* **What is needed**: If a line in the entries below holds the string "video", copy it.

* **Exercise material**:
*-*-*

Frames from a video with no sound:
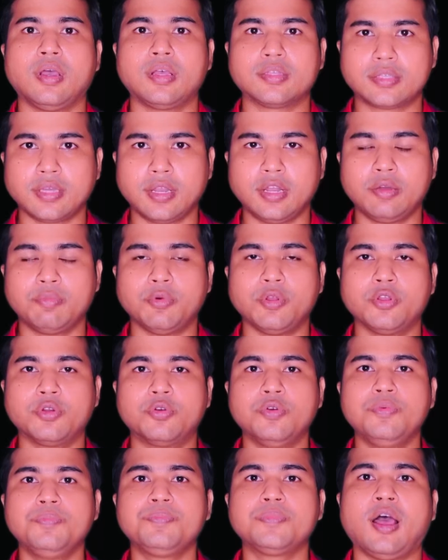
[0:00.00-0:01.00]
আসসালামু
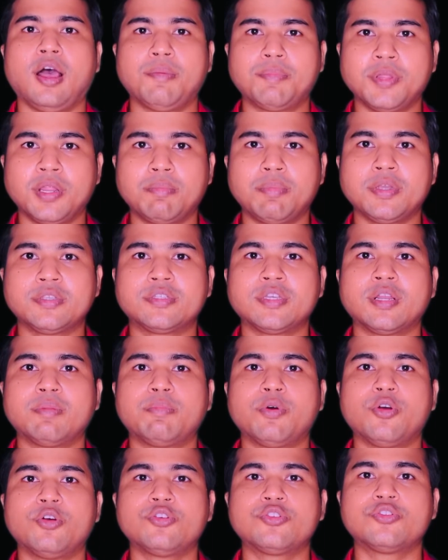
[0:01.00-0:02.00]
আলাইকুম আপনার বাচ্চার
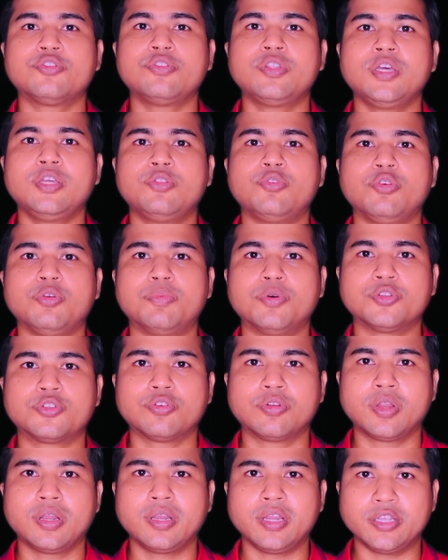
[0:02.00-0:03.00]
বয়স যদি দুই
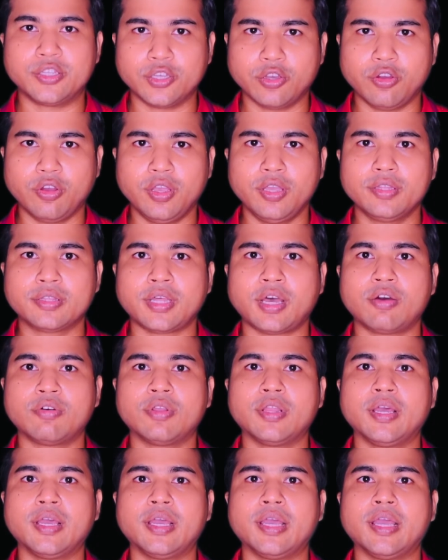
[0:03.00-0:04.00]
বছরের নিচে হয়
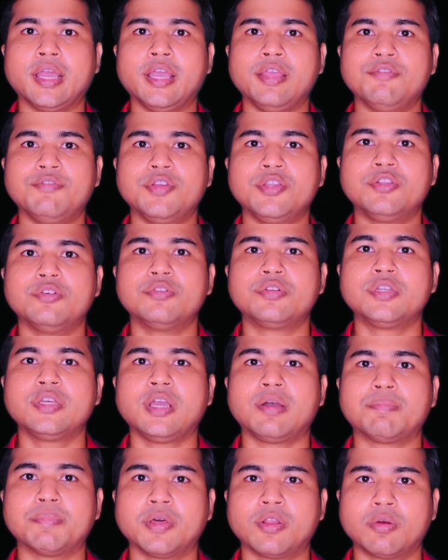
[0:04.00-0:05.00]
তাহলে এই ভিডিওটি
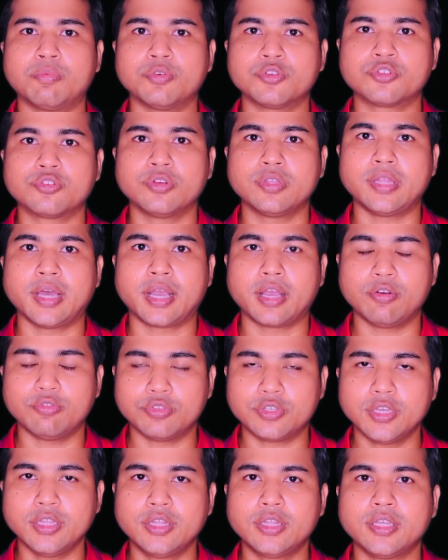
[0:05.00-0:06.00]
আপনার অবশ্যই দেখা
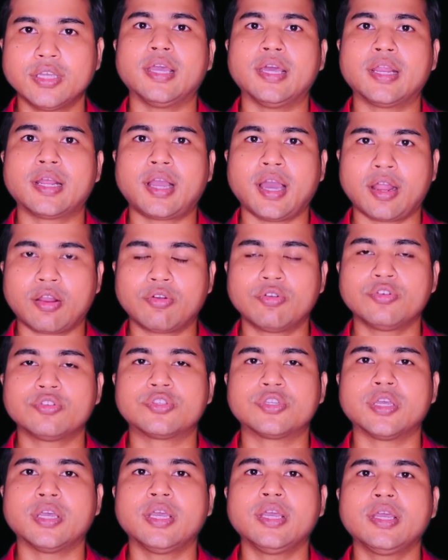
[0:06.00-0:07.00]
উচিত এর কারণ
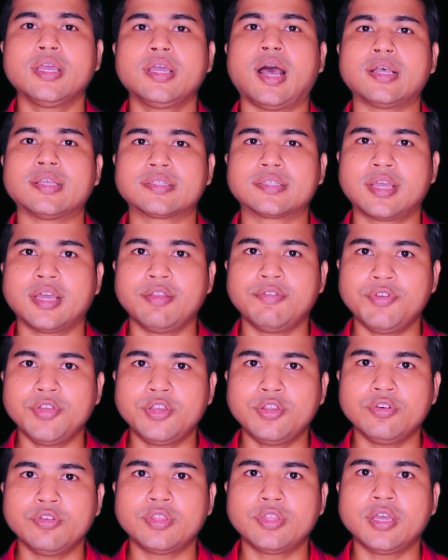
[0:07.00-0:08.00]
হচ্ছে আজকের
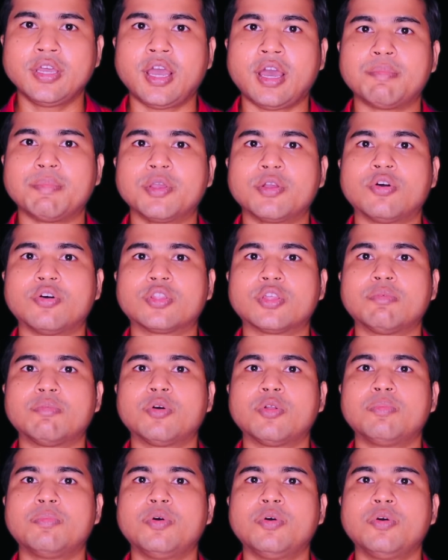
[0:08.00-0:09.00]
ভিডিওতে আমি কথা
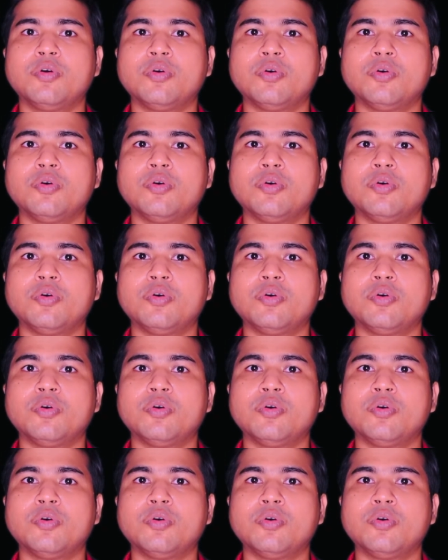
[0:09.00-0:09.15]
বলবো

*-*-*

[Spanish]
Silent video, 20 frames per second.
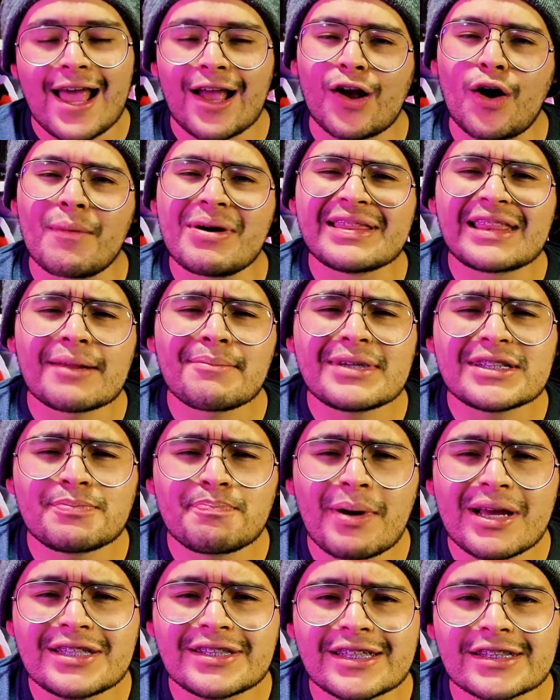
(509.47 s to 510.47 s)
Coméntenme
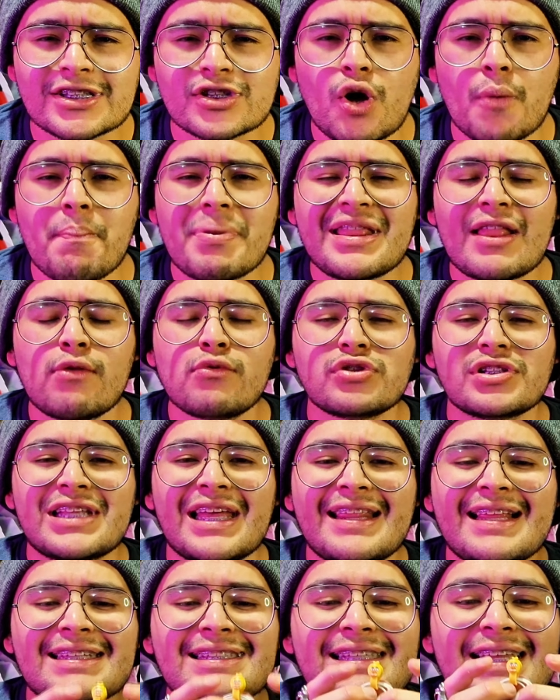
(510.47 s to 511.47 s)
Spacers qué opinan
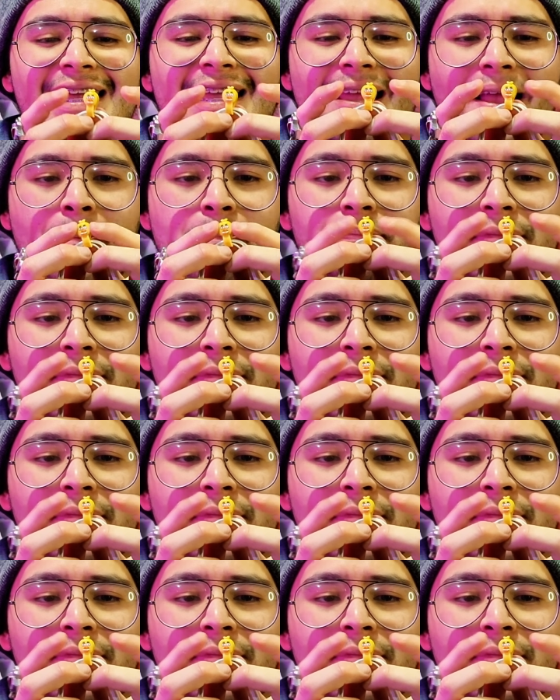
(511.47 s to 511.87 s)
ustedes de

*-*-*

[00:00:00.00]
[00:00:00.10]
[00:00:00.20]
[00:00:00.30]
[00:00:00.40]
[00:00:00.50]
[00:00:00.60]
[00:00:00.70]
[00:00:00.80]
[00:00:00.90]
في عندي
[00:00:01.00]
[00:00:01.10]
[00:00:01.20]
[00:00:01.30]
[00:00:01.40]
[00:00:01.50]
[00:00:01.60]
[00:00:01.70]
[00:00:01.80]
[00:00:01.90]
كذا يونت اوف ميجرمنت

*-*-*

* **Written solution**:
Frames from a video with no sound:
Silent video, 20 frames per second.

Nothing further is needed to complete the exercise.